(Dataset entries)
==================================================

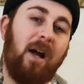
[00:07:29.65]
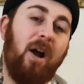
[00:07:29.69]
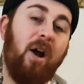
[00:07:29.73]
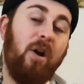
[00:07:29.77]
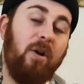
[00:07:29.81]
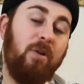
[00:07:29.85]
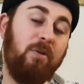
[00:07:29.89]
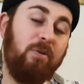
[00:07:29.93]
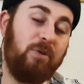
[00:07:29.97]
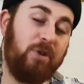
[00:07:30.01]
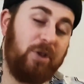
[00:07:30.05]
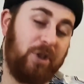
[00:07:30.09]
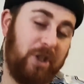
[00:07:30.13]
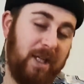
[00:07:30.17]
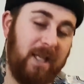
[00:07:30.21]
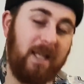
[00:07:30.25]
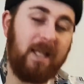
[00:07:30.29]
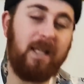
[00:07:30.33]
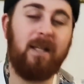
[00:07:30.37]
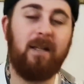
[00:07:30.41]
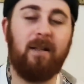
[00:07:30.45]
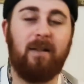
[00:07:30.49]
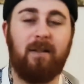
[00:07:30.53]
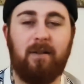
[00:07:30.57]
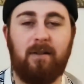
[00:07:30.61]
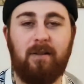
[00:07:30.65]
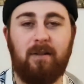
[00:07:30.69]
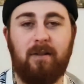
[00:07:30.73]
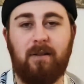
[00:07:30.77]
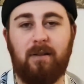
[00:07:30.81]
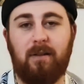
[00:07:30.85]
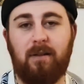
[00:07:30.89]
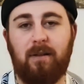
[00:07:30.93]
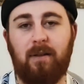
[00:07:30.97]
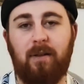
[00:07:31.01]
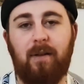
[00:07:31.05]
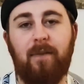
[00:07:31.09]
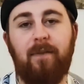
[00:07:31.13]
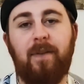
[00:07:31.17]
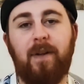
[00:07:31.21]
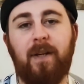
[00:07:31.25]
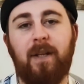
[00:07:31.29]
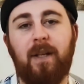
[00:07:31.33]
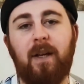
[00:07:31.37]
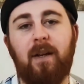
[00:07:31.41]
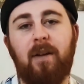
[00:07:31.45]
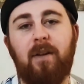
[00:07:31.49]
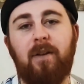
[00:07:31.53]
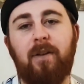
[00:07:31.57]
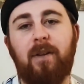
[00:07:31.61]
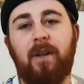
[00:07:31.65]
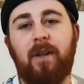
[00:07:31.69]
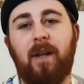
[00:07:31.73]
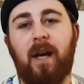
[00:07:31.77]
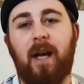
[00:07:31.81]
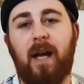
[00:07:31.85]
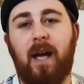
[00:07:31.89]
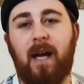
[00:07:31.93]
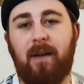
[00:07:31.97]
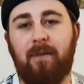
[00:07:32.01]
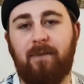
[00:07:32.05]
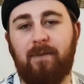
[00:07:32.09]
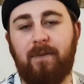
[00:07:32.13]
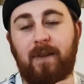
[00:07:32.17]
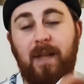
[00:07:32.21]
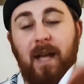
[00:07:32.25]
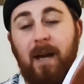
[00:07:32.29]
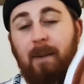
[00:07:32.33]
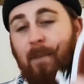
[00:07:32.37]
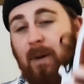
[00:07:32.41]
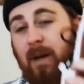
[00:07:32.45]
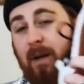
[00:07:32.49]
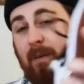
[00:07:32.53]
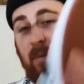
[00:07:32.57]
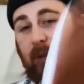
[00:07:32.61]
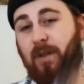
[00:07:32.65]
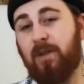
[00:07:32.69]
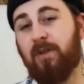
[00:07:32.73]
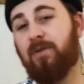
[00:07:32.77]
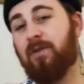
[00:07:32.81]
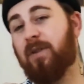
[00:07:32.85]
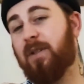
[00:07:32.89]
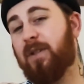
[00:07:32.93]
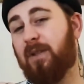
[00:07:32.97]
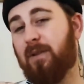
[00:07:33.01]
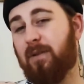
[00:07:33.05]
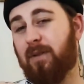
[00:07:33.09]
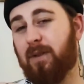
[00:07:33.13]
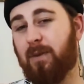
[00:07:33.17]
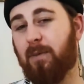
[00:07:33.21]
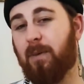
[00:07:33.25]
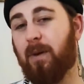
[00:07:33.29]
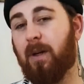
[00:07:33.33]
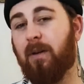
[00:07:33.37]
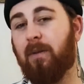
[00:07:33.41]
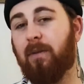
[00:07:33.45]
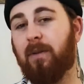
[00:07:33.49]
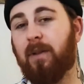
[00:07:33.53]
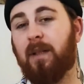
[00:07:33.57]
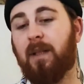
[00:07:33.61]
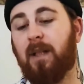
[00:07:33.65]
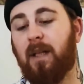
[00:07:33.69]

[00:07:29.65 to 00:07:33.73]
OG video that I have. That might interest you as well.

==================================================

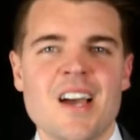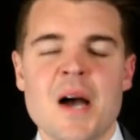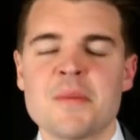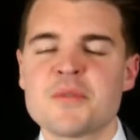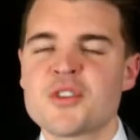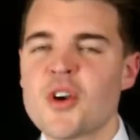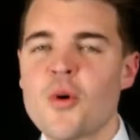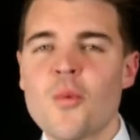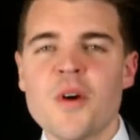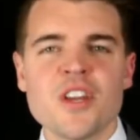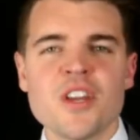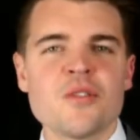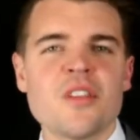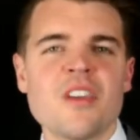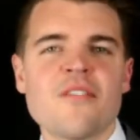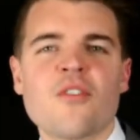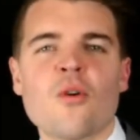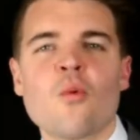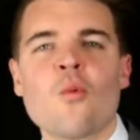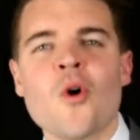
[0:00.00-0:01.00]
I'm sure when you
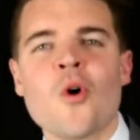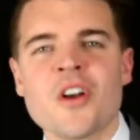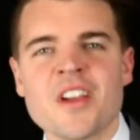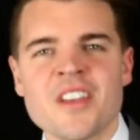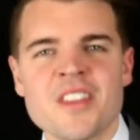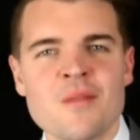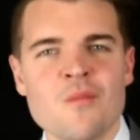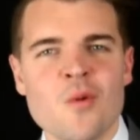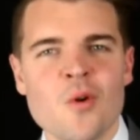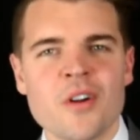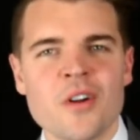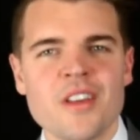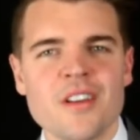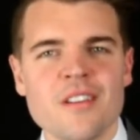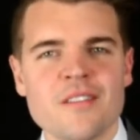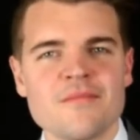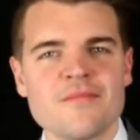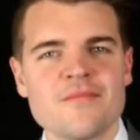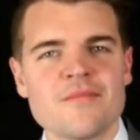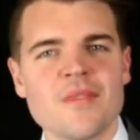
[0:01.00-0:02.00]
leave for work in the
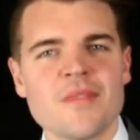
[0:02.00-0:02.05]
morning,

==================================================

=== Problem description ===
Working from the entries above, please transcribe only the lines from the line with "[00:07:31.21]" through the line with "[00:07:32.33]", exactly, with both end lines and without pictures.

=== Response area ===
[00:07:31.21]
[00:07:31.25]
[00:07:31.29]
[00:07:31.33]
[00:07:31.37]
[00:07:31.41]
[00:07:31.45]
[00:07:31.49]
[00:07:31.53]
[00:07:31.57]
[00:07:31.61]
[00:07:31.65]
[00:07:31.69]
[00:07:31.73]
[00:07:31.77]
[00:07:31.81]
[00:07:31.85]
[00:07:31.89]
[00:07:31.93]
[00:07:31.97]
[00:07:32.01]
[00:07:32.05]
[00:07:32.09]
[00:07:32.13]
[00:07:32.17]
[00:07:32.21]
[00:07:32.25]
[00:07:32.29]
[00:07:32.33]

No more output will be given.